Precision Resistors, low tempco

Here’s a couple sources for precision resistors.

One source seems to provide a great price/performance trade, the other is really the best quality resistor you’ll be able to buy. BUT precision low drift resistor arrays require careful inspection of the data sheet. Here’s a couple examples.
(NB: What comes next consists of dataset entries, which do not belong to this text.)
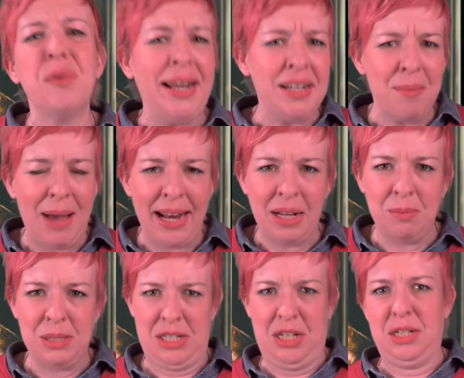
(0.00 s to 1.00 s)
random
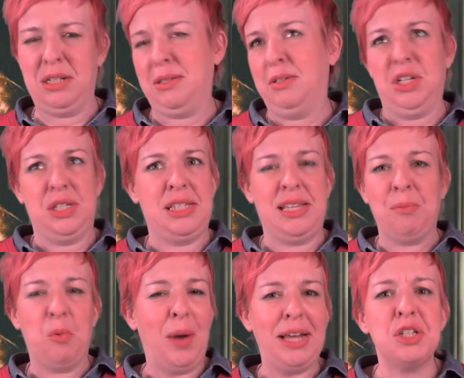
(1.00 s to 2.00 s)
items that just
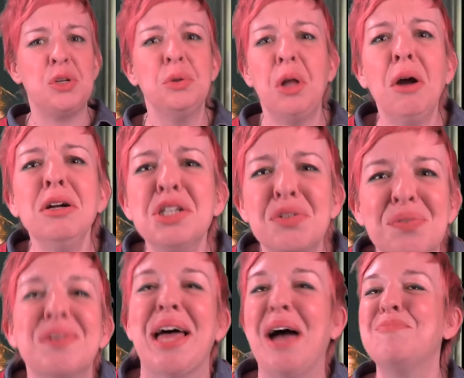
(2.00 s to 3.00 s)
seem way too large
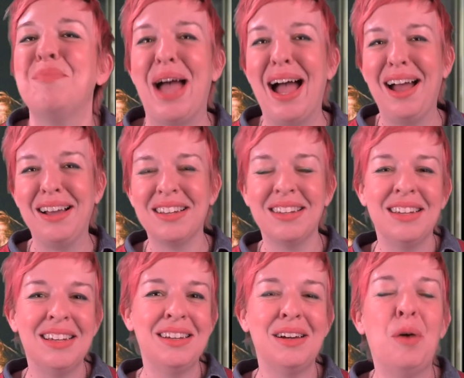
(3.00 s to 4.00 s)
for that bag
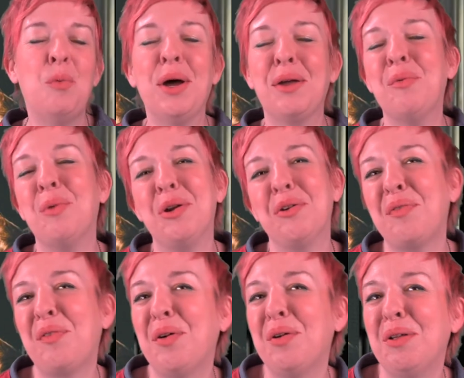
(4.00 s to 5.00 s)
what a
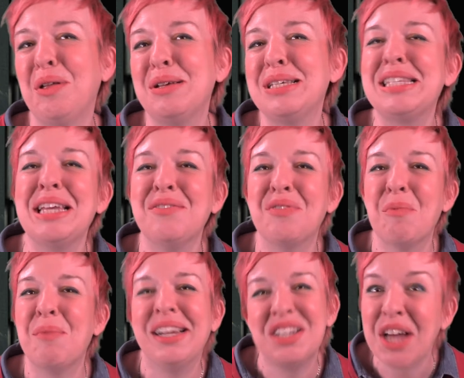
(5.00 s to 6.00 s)
wonderful scene from
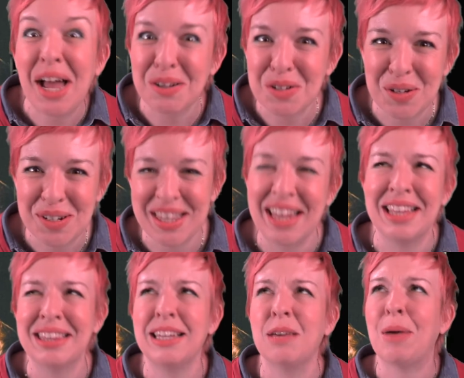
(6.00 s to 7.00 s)
my childhood that I
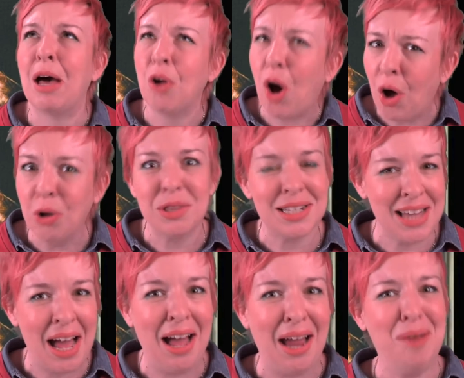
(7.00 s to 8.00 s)
think about all the
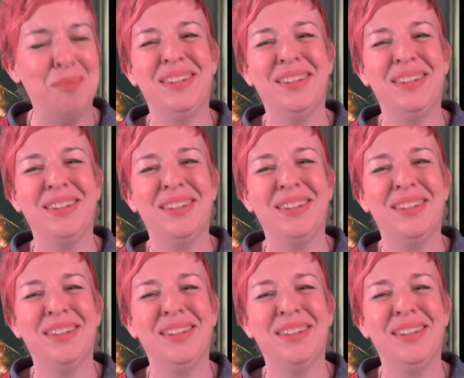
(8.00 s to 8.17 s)
time.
Recently I noticed that Maxim IC, (famous makers of 5V powered RS232 interface chips), have begin selling a pair of precise resistors in a SOT23 package, at an attractive price.

This family of parts, the MAX5491, claims to have 2ppm/degC resistor to resistor drift of the pair in the same package. Take care – sometimes the large print giveth, and the small print taketh away – the absolute tempco is spec’d as 35ppm/degC, so if you compare two different individual SOT23 units with each other, they may drift more that that nice small 2ppm value at the top of the spec sheet!

link to the Maxim-IC precision resistor array MAX5491 data sheet

For better matching, the VFCD1505 parts made by Vishay, also available at DigiKey, are spec’d for 0.2ppm/degC drift, or 10X better than the Maxim parts (and, well, about 5.7X the price, at $20/qnty 1, vs the $3.50 qnty 1 at DigiKey).

link to the Vishay VFCD1505 precision resistor data sheets

I like that Vishay also details subtle values such as ‘voltage coefficient’ and the current noise (or sometimes called ‘excess noise’, noise that is beyond the thermal noise of the resistor value).

The specifications of the Vishay parts are about where the state of the art is for actual resistors you can buy. Better resistors can be found only at NIST.